#### EXERCISE MATERIALS:
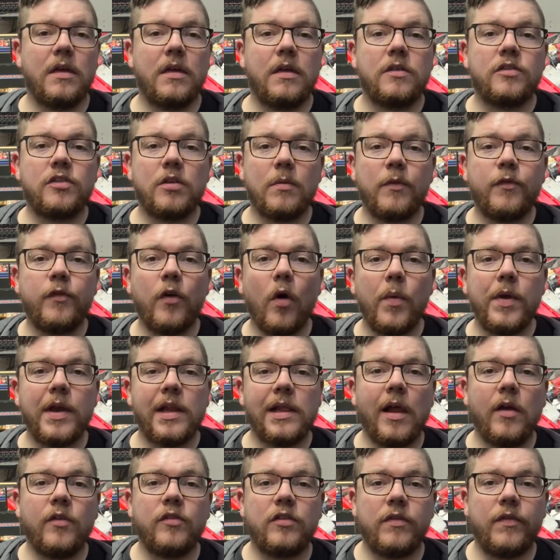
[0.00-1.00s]
So before we
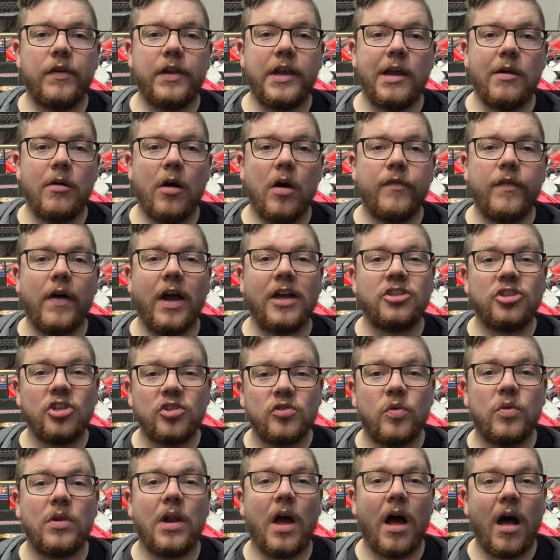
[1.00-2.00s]
close the video off, I
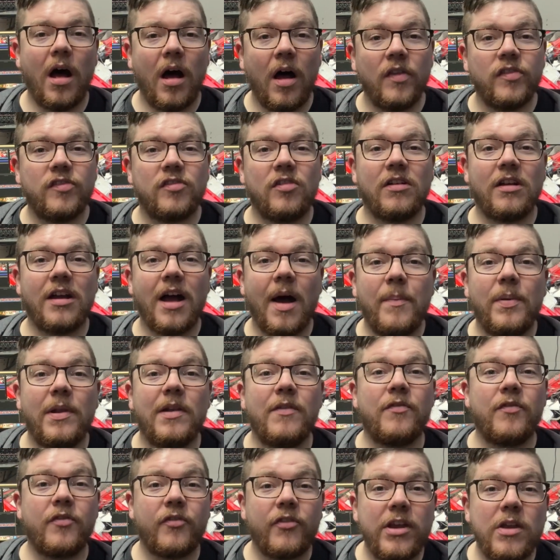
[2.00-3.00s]
just want to answer a couple
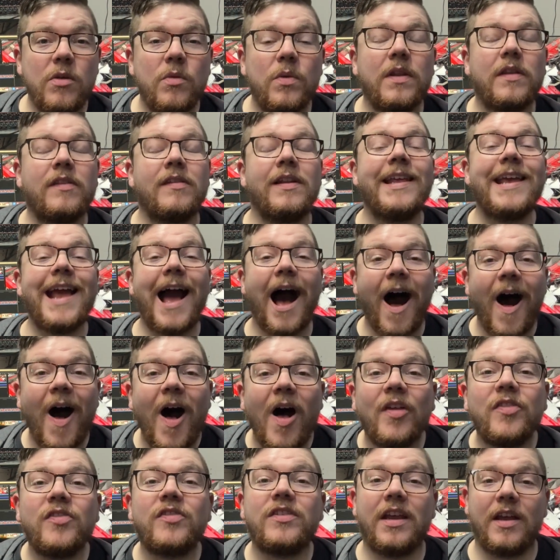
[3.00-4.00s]
of frequently
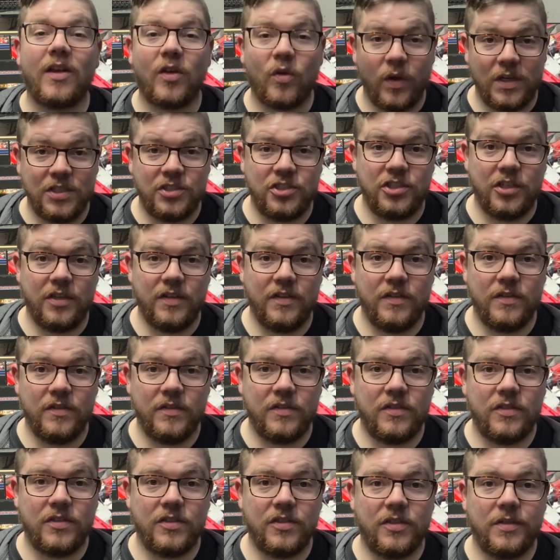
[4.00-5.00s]
asked
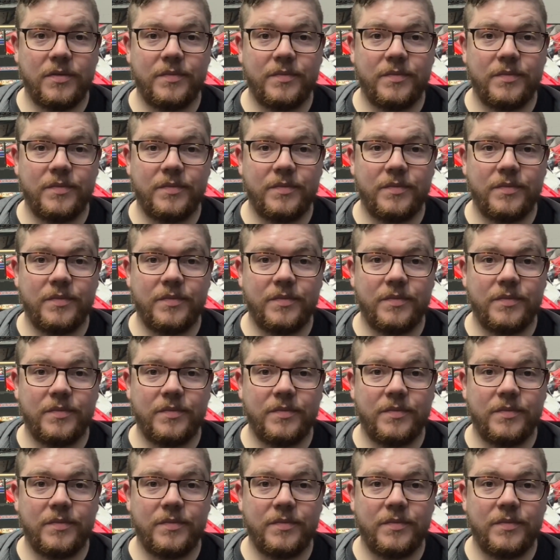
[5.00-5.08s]
questions.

#### WORK ORDER:
Each line above is to be copied exactly, and the pictures are to be dropped.

#### RESPONSE:
[0.00-1.00s]
So before we
[1.00-2.00s]
close the video off, I
[2.00-3.00s]
just want to answer a couple
[3.00-4.00s]
of frequently
[4.00-5.00s]
asked
[5.00-5.08s]
questions.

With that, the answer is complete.